• **How to complete this task**
Beginning at the line that contains "[00:09:40.00]" and finishing at the line that contains "Transcript: So this", output the data below exactly. Include both end lines and no pictures.

• **Material provided**
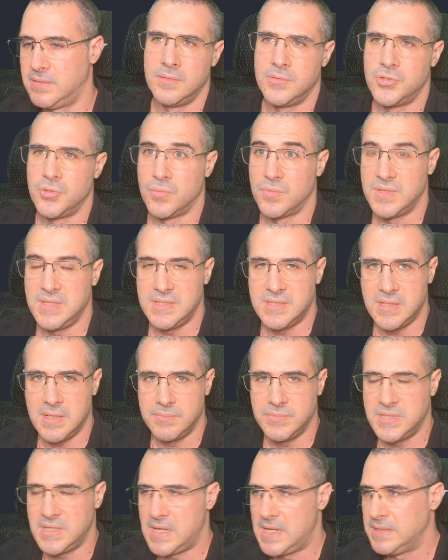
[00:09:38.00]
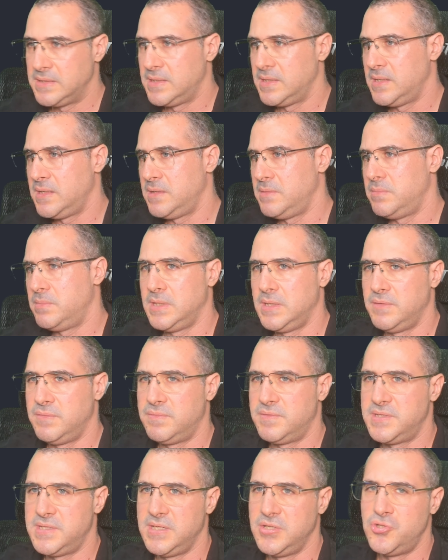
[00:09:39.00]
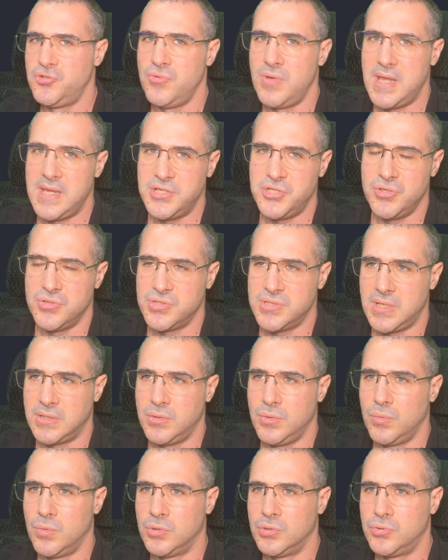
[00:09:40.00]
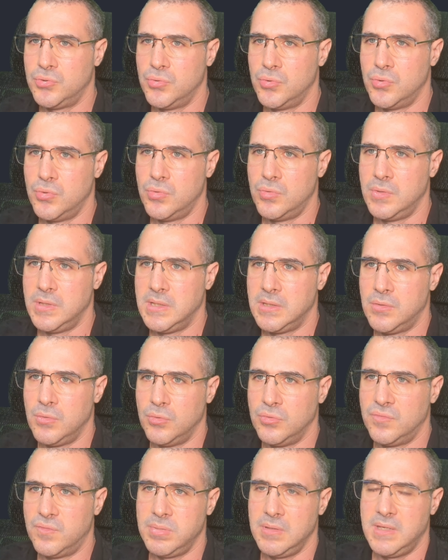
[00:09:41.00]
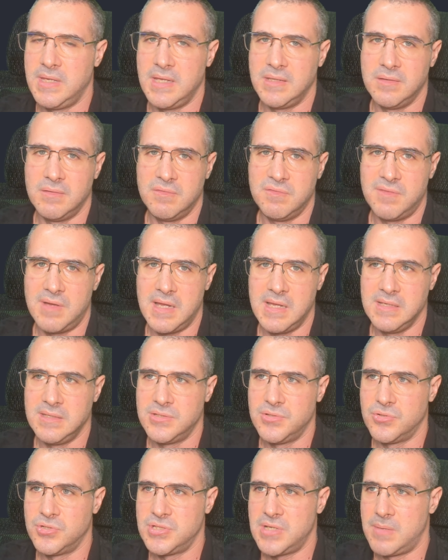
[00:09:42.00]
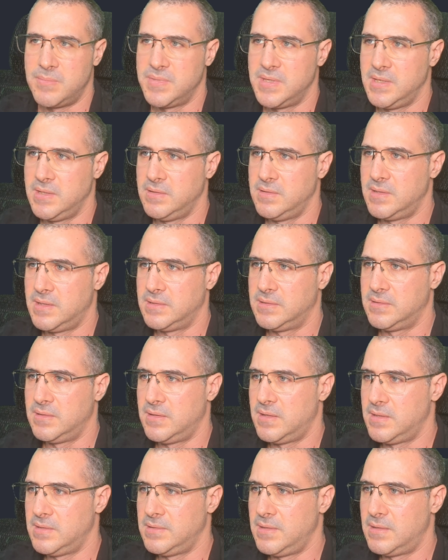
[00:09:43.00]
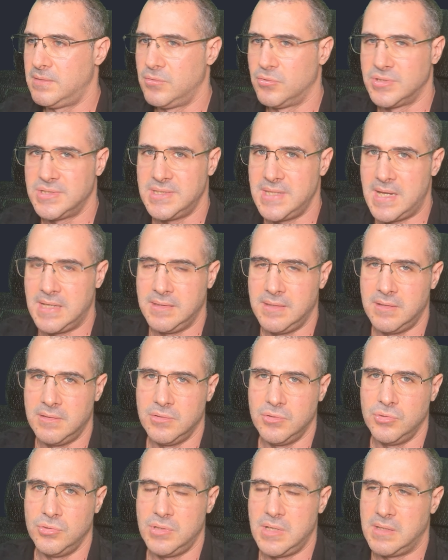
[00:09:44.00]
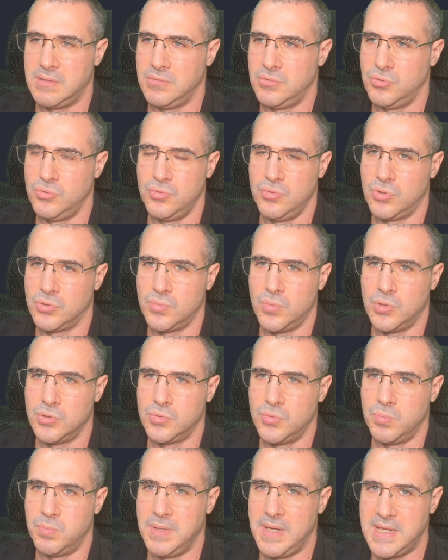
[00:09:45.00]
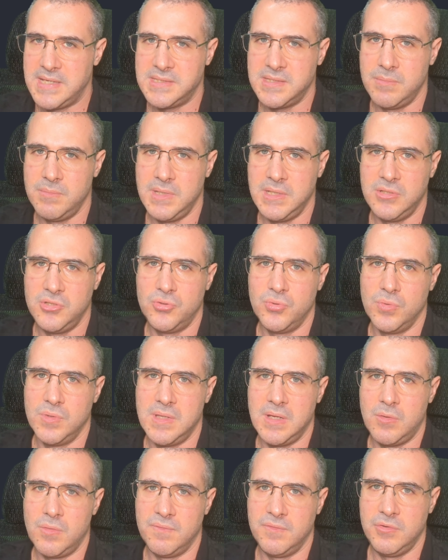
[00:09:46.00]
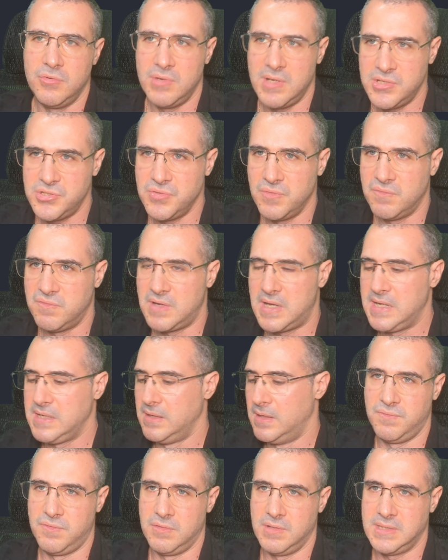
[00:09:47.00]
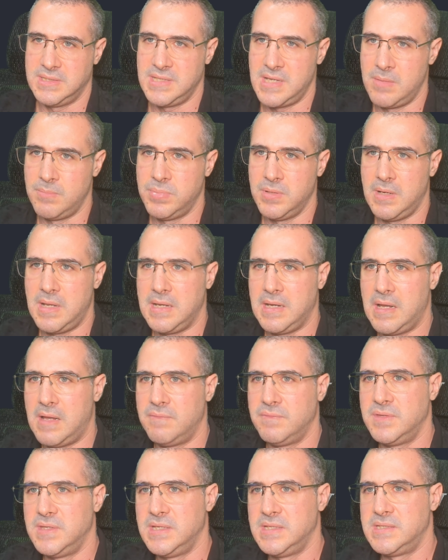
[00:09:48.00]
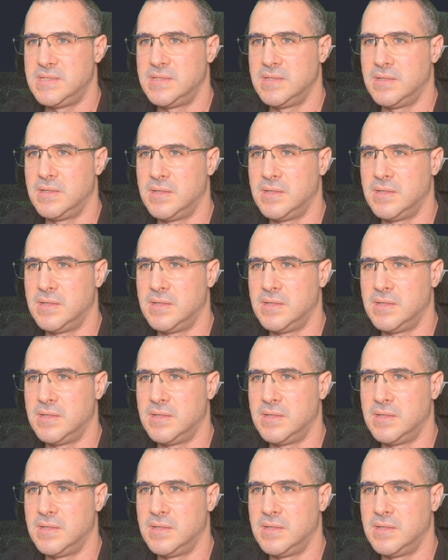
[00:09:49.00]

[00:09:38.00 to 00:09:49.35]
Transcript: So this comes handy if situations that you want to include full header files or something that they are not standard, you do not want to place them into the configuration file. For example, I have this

---

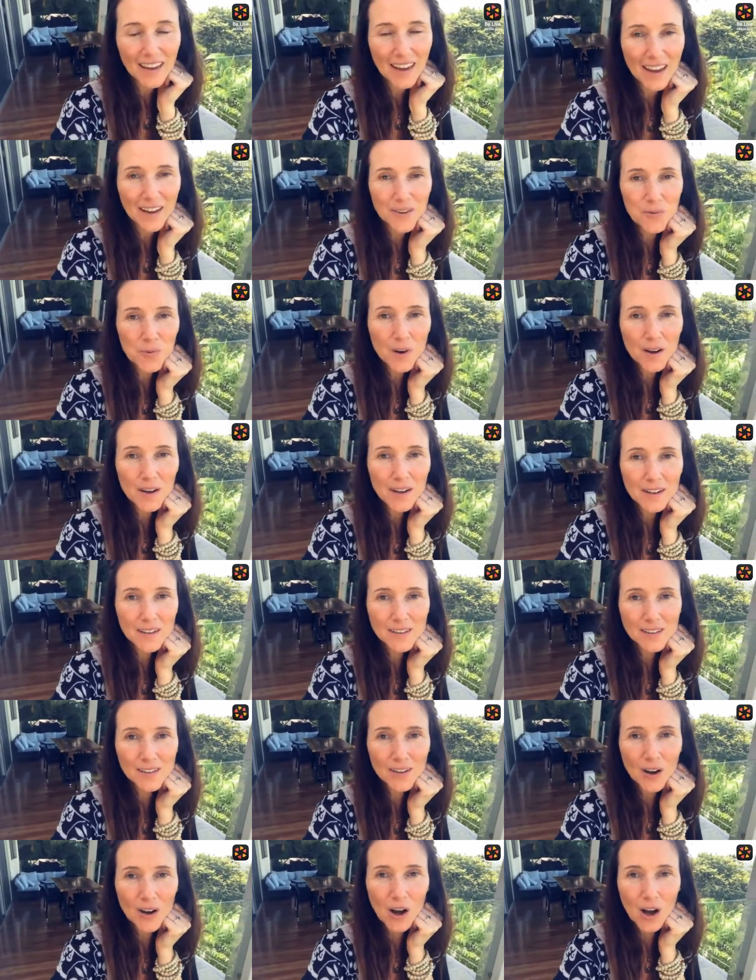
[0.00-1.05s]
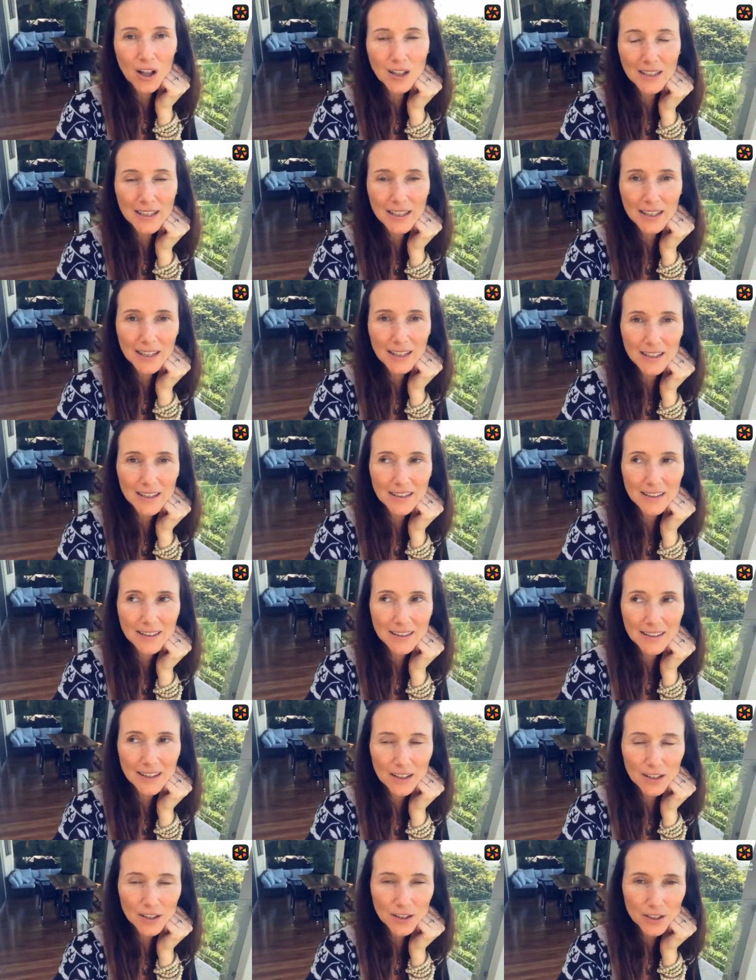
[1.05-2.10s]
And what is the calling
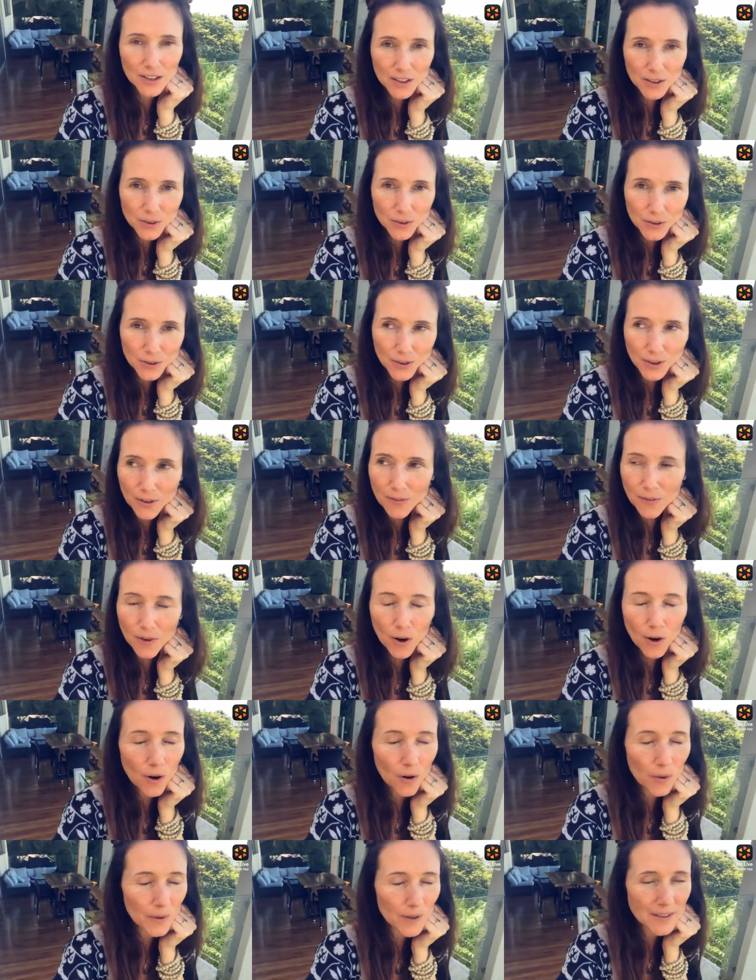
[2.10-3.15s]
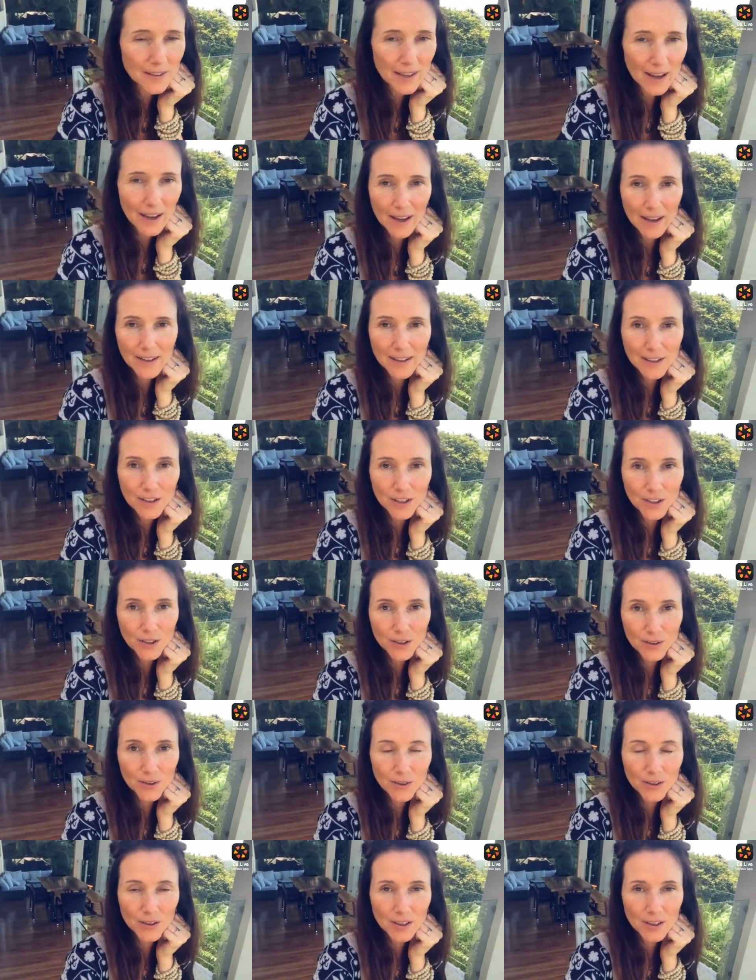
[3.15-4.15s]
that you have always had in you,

--

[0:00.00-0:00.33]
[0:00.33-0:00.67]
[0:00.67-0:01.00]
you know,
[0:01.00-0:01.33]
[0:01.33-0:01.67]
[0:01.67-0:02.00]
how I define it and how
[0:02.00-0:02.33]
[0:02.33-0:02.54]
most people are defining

• **Answer space**
[00:09:40.00]
[00:09:41.00]
[00:09:42.00]
[00:09:43.00]
[00:09:44.00]
[00:09:45.00]
[00:09:46.00]
[00:09:47.00]
[00:09:48.00]
[00:09:49.00]

[00:09:38.00 to 00:09:49.35]
Transcript: So this comes handy if situations that you want to include full header files or something that they are not standard, you do not want to place them into the configuration file. For example, I have this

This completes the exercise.